D’autres études, moins nombreuses et moins connues, montrent que, pour compenser l’absence d’héritage, l’éducation artistique et culturelle, si ce n’est l’éducation par l’art, joue un rôle essentiel et efficace. Si la nouvelle ministre de la Culture a d’emblée affirmé son intention de faire de l’éducation artistique et culturelle une véritable priorité, il faudra également que le ministre de l’Éducation nationale s’y attelle, car aucun développement de l’Education artistique et culturelle (EAC) ne peut se concrétiser sans une très forte implication de l’Éducation nationale.

In fine, le sentiment d’abandon et de déclassement ressenti par une partie de la population favorise le repli sur soi et une affirmation identitaire, liée à un passé idéalisé quoique inventé. Les remèdes à ce que certains appellent l’insécurité culturelle ne peuvent se cantonner à la sphère économique. Si l’insécurité est culturelle, la réponse doit par conséquent être de même nature et ne peut faire l’impasse sur ce qu’on entend précisément par droits culturels et ce qu’implique leur mise en œuvre.

Afin que cette mise en œuvre ne tourne pas à la simple juxtaposition d’identités différentes, sorte de communautarisme tournant, au mieux, à la coexistence pacifique, il faut se donner les moyens de les dépasser.
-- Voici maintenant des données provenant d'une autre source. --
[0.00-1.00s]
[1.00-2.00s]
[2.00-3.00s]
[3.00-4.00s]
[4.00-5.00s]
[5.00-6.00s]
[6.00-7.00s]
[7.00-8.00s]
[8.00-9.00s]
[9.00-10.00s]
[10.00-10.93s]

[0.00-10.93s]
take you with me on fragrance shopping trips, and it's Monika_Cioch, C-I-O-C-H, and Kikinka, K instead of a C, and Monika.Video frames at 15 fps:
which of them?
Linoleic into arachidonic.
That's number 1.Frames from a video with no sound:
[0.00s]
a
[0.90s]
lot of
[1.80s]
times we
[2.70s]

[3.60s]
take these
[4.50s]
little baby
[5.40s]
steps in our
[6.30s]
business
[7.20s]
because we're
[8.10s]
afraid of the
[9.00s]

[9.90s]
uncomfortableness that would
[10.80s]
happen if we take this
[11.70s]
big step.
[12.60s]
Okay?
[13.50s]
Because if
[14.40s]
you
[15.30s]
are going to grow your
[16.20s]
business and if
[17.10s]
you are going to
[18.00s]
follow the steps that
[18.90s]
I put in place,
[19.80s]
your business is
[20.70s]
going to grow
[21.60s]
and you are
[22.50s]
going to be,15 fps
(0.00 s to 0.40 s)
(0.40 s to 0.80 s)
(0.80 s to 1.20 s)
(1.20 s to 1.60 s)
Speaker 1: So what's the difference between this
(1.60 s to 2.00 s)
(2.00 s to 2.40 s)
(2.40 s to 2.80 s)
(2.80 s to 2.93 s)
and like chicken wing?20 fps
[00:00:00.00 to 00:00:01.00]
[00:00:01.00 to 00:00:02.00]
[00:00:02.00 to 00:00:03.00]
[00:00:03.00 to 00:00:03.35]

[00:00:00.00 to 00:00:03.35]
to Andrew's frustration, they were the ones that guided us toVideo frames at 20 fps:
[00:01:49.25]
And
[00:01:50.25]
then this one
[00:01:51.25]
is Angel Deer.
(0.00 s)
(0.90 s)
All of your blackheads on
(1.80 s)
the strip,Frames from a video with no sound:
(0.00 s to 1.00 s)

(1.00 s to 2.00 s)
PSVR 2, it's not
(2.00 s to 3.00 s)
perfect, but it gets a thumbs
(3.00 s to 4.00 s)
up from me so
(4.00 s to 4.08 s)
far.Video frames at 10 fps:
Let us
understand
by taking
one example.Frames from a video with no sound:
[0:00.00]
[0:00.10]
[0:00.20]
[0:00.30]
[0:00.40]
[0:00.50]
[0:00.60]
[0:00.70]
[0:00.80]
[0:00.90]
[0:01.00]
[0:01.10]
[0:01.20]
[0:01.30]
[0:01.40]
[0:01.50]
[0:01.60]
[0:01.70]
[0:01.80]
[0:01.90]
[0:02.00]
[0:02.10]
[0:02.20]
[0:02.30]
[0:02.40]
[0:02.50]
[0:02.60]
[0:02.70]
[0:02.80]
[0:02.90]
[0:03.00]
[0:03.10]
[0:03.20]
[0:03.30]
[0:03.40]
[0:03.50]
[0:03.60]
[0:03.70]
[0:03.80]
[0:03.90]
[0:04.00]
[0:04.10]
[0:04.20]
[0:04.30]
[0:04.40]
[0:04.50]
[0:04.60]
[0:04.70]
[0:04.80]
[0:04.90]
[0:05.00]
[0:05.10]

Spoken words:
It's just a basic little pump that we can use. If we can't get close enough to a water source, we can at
Dès lors, si l’affirmation des racines – qu’elles soient ethniques, régionales ou encore sociales – est indispensable à l’épanouissement individuel, il faut que cette affirmation puisse déboucher sur un projet collectif qui dépasse ces racines sans les nier. Voilà l’enjeu fondamental d’une véritable politique culturelle.

L’élaboration de cette politique ne peut relever du seul ministère de la Culture. Elle constitue un véritable enjeu de gouvernement et ne peut se contenter de l’engagement à ne pas réduire le budget du ministère éponyme.

Pour conclure, puisque ces débats n’ont pu avoir lieu pendant les campagnes électorales, il est grand temps de les ouvrir.